=== Section Start ===

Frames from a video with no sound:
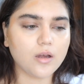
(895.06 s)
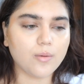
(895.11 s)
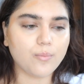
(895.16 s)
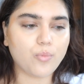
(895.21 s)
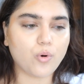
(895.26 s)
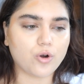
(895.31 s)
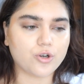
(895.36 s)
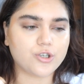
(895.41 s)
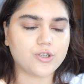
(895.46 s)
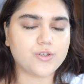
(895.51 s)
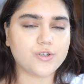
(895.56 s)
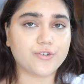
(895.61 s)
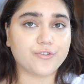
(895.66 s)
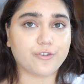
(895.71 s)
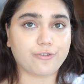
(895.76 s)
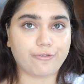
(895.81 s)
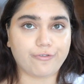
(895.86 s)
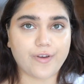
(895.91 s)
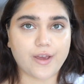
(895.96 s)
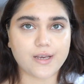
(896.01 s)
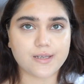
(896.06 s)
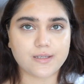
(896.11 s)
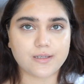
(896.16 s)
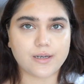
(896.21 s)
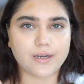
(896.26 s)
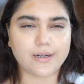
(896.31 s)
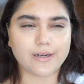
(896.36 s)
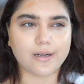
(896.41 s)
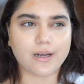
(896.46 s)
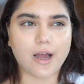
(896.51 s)
portions of your face,
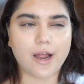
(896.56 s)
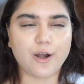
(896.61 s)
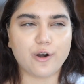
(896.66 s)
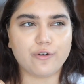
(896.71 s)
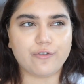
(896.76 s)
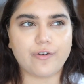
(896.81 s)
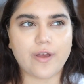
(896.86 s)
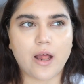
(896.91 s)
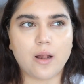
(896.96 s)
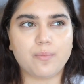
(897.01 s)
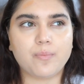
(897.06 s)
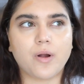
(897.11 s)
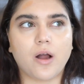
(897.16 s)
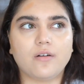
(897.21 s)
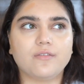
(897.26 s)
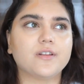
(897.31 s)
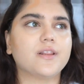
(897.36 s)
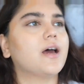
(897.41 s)
it'll kind of help cover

=== Section End ===

* What you should do
Would you set down the entries exactly as given, minus their pictures?

* Solution to the problem
Frames from a video with no sound:
(895.06 s)
(895.11 s)
(895.16 s)
(895.21 s)
(895.26 s)
(895.31 s)
(895.36 s)
(895.41 s)
(895.46 s)
(895.51 s)
(895.56 s)
(895.61 s)
(895.66 s)
(895.71 s)
(895.76 s)
(895.81 s)
(895.86 s)
(895.91 s)
(895.96 s)
(896.01 s)
(896.06 s)
(896.11 s)
(896.16 s)
(896.21 s)
(896.26 s)
(896.31 s)
(896.36 s)
(896.41 s)
(896.46 s)
(896.51 s)
portions of your face,
(896.56 s)
(896.61 s)
(896.66 s)
(896.71 s)
(896.76 s)
(896.81 s)
(896.86 s)
(896.91 s)
(896.96 s)
(897.01 s)
(897.06 s)
(897.11 s)
(897.16 s)
(897.21 s)
(897.26 s)
(897.31 s)
(897.36 s)
(897.41 s)
it'll kind of help cover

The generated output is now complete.